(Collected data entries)
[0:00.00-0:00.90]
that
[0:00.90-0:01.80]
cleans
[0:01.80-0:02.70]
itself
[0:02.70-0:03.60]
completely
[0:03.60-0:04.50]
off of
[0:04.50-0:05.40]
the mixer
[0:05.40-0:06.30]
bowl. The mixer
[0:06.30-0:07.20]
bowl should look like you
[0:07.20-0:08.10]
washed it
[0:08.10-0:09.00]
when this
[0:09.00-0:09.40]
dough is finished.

---

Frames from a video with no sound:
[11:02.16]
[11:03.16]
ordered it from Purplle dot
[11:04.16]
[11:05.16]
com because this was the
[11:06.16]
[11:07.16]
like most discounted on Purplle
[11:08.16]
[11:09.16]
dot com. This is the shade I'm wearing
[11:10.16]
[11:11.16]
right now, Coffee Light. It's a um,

...

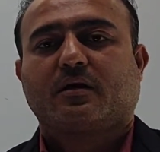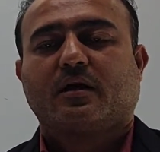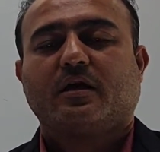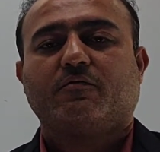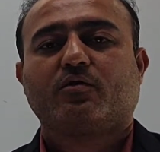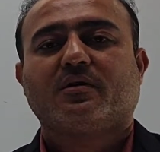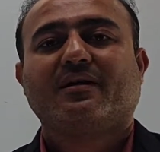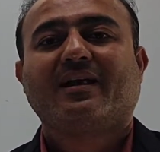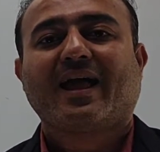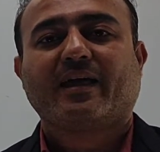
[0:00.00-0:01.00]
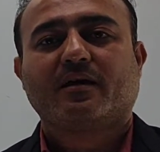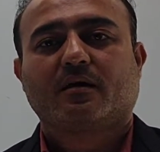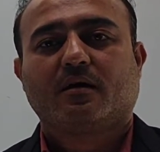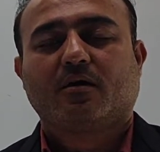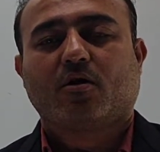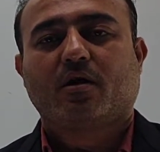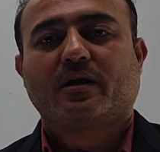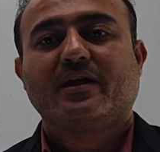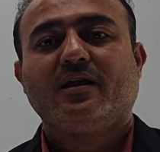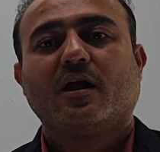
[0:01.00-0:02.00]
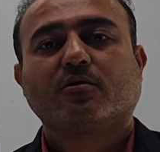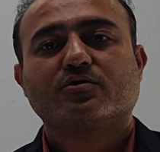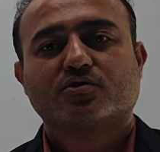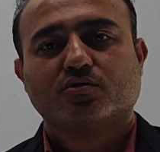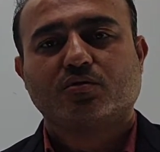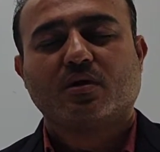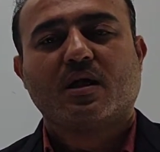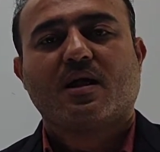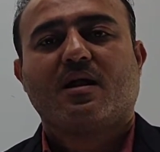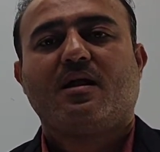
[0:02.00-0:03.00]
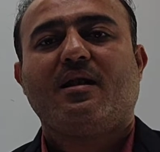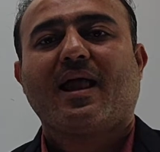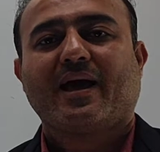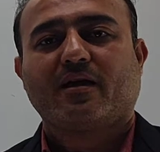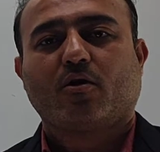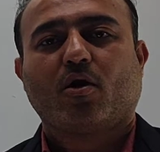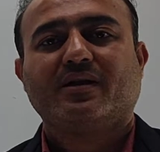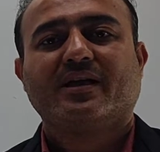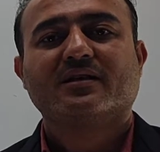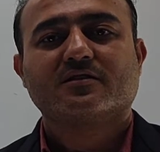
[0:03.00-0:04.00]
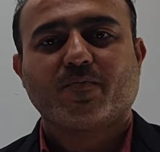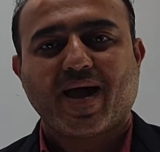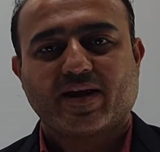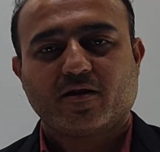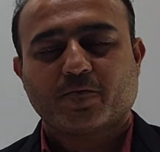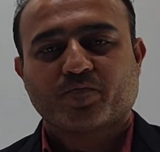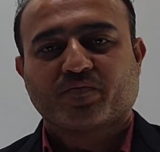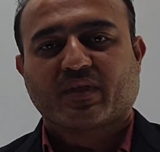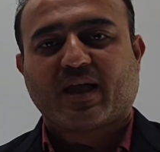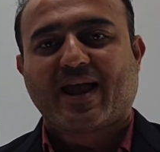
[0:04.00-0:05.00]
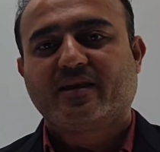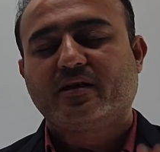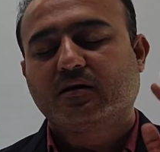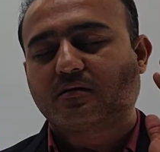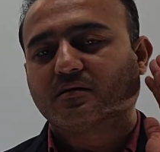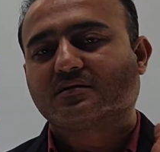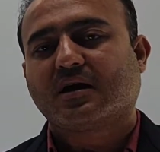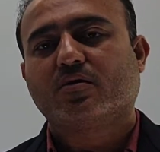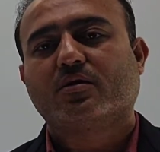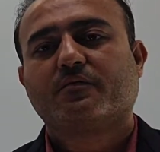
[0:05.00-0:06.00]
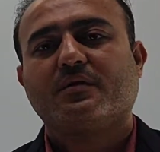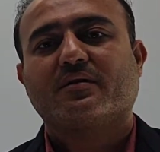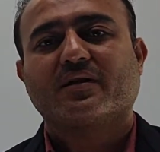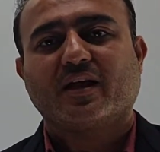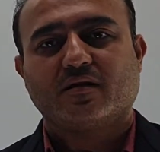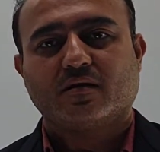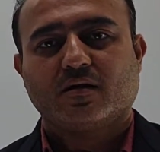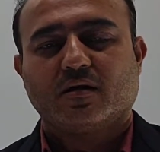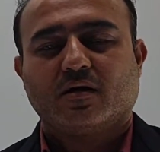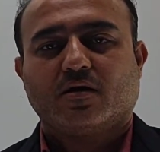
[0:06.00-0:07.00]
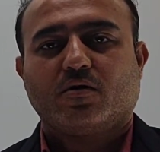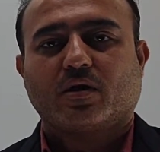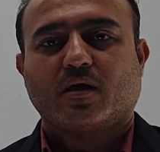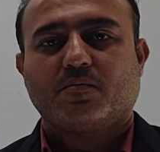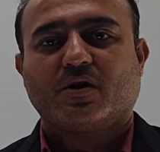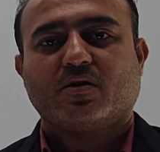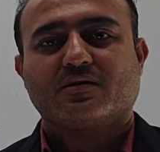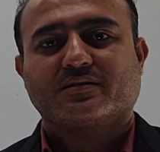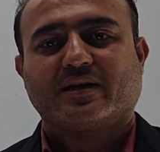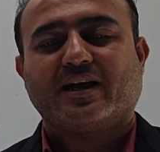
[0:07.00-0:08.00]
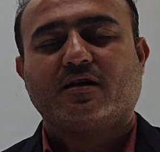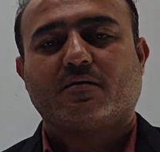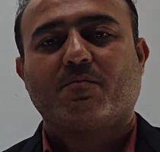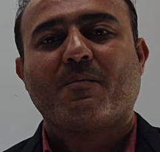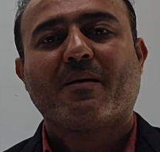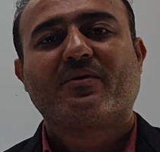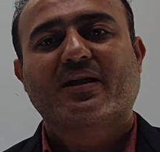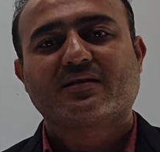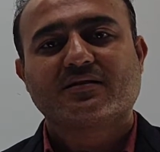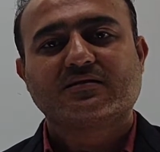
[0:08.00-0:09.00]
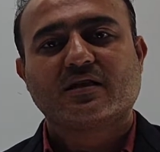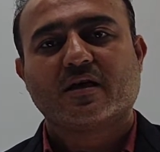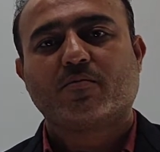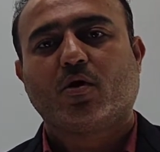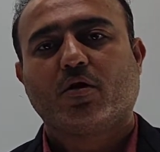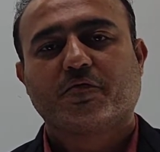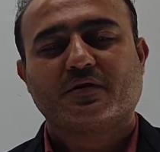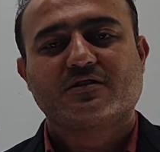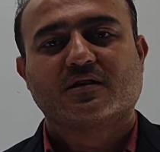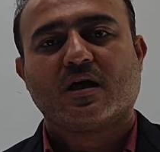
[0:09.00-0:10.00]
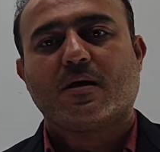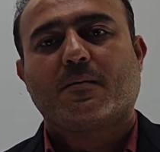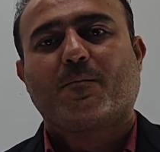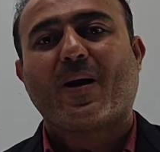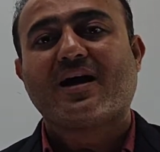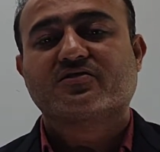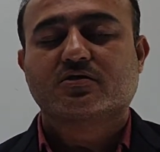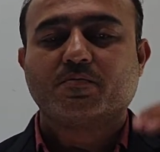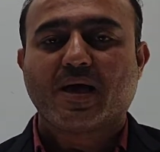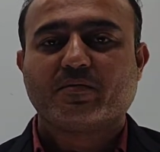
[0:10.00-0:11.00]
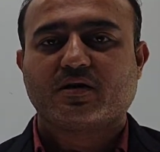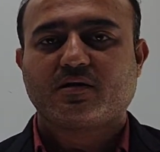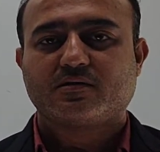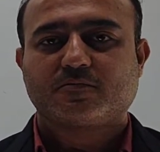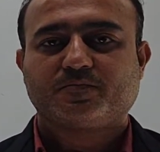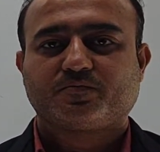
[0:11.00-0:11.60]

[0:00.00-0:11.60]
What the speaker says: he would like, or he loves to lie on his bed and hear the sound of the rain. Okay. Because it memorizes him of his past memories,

→ **Task objective**
Check each line of the entries, and copy the ones that contain "sound".

→ **Exercise answer**
Frames from a video with no sound:
What the speaker says: he would like, or he loves to lie on his bed and hear the sound of the rain. Okay. Because it memorizes him of his past memories,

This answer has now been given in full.